Ein kapitalmarktpolitisches oder praktisches Bedürfnis für die Einführung der "Briefwahl" ist nicht erkennbar. Vielmehr sprechen praktische Erwägungen gegen eine Stimmrechtsausübung außerhalb der Hauptversammlung. Ein Bedürfnis für eine schriftliche Vorab-Stimmrechtsausübung und eine Zuleitung dieser Ausübung an den Emittenten per Post besteht unter dem Gesichtspunkt der Erleichterung der Stimmrechtsausübung nicht. Zu berücksichtigen ist ferner die Problematik möglicher Änderungen bei Abstimmungsverfahren während der Hauptversammlung (siehe oben, Ziffer 4 zu Artikel 5 a. E.). Die bei einer "Briefwahl" erforderliche frühzeitige Festlegung nähme dem Aktionär die Möglichkeit, im Falle aktueller Entwicklungen in Kenntnis sämtlicher entscheidungsrelevanter Fakten abzustimmen. Dies gilt beispielsweise im Hinblick auf während der Hauptversammlung gestellte Gegenanträge und neue Beschlussvorschläge. Auch eine gegebenenfalls künftige Stimmabgabe in elektronischer Form und zusätzlich zur Präsenz-Hauptversammlung ist lediglich zum Zeitpunkt der Abstimmung auf der Hauptversammlung möglich, nicht aber davor oder danach. Ein Bedürfnis für eine Stimmrechtsausübung außerhalb der Hauptversammlung ist nicht erkennbar. Die Schaffung der logistischen Voraussetzungen zur Durchführung der "Briefwahl", insbesondere die Notwendigkeit, entsprechende Unterlagen zu versenden, würde einen unangemessenen Aufwand bei den betroffenen Unternehmen nach sich ziehen. Hinzu kämen womöglich rechtliche Unsicherheiten - etwa hinsichtlich des Nachweises des rechtzeitigen Zugangs der Wahlunterlagen.

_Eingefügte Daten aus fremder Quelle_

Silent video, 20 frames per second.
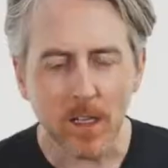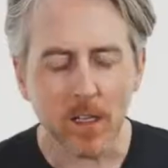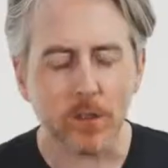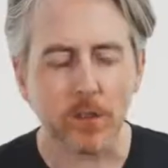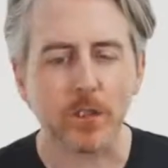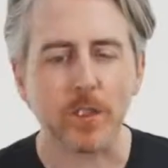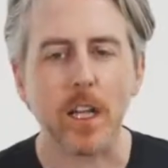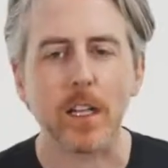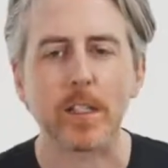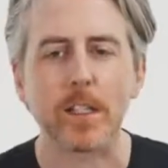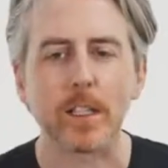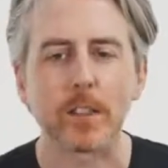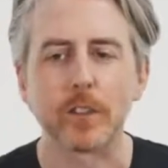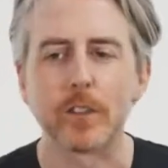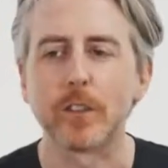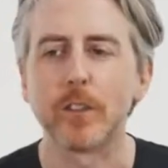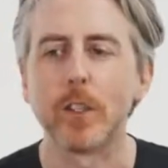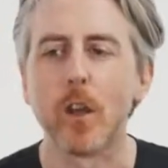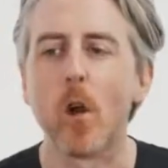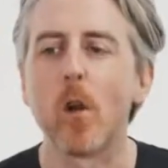our salad has
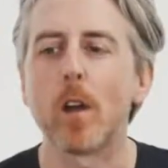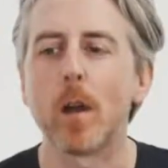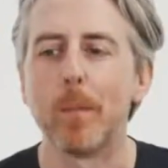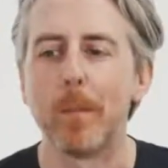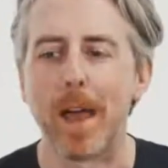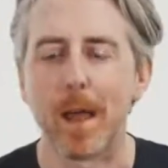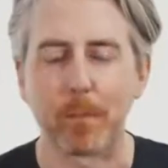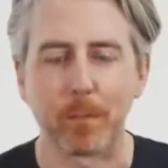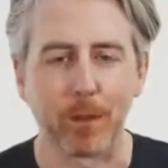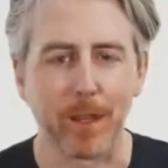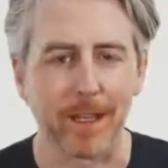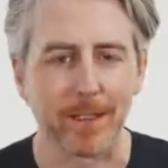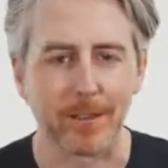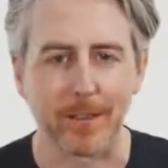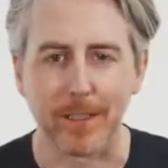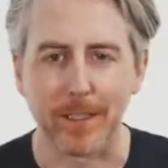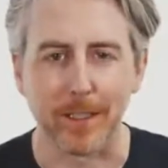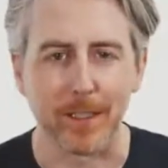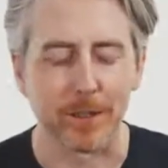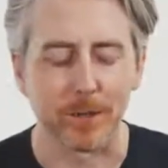yoga mat
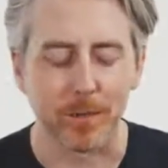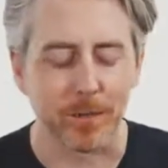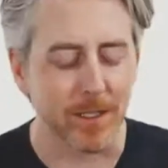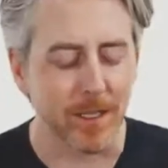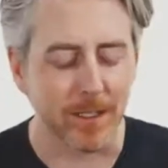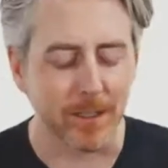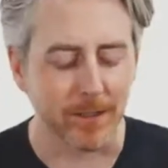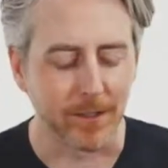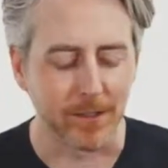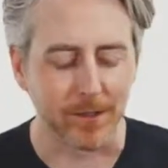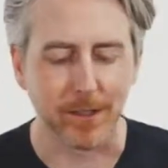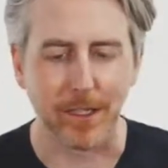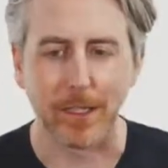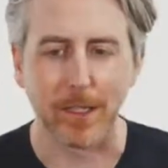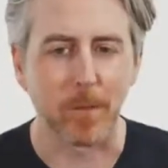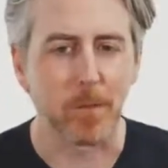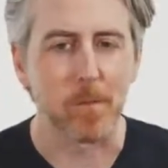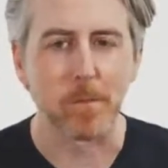plastic in it. It's ridiculous. Like,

- Zu Artikel 13 - Weisungsgebundene Abstimmung
Absatz 4 sollte im Hinblick auf die Erläuterung in Nummer 2.2.9 des Richtlinienvorschlags sprachlich klarer gefasst werden. Im Richtlinientext sollte also zum Ausdruck kommen, dass Personen oder Einrichtungen, die Aktien ein und desselben Emittenten im Namen mehrerer Anleger in einem Sammelkonto halten, die Stimmrechte bei unterschiedlichen Weisungen dementsprechend aufteilen können.

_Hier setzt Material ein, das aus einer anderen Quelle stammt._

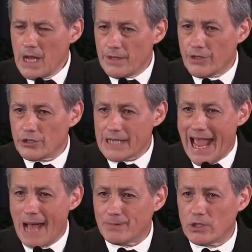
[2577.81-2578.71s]
That there's
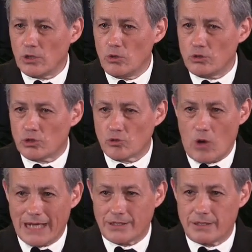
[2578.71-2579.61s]
absolute
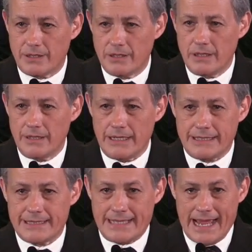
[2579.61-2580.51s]
trust that
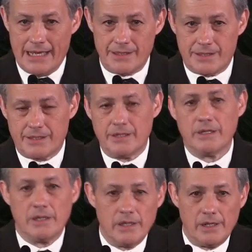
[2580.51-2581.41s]
says,
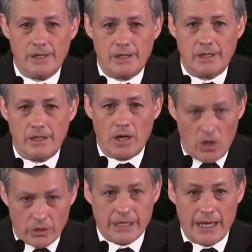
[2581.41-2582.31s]

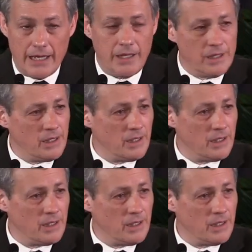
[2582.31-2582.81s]
okay,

- Zu Artikel 15 - Information nach der Hauptversammlung
Eine Veröffentlichung der Abstimmungsergebnisse durch den Emittenten auf seiner Internet-Webseite in dem in Absatz 2 genannten Umfang wird begrüßt. Zu vergegenwärtigen ist, dass diese Publikation ausschließlich zusätzlich zu den vorhandenen Publizitätspflichten tritt (zum Handelsregister einzureichende und öffentliche Hauptversammlungsniederschrift, Einsicht in das Teilnehmerverzeichnis und Auskunftsanspruch hinsichtlich der gefassten Beschlüsse gemäß § 130 Abs. 5, § 125 Abs. 4 und § 129 Abs. 4 Satz 2 AktG) und diese nicht ersetzen kann. Insofern sollte wiederum geprüft werden, ob die Bestimmung in eine Empfehlung anstatt in eine verbindliche Richtlinie aufgenommen werden sollte.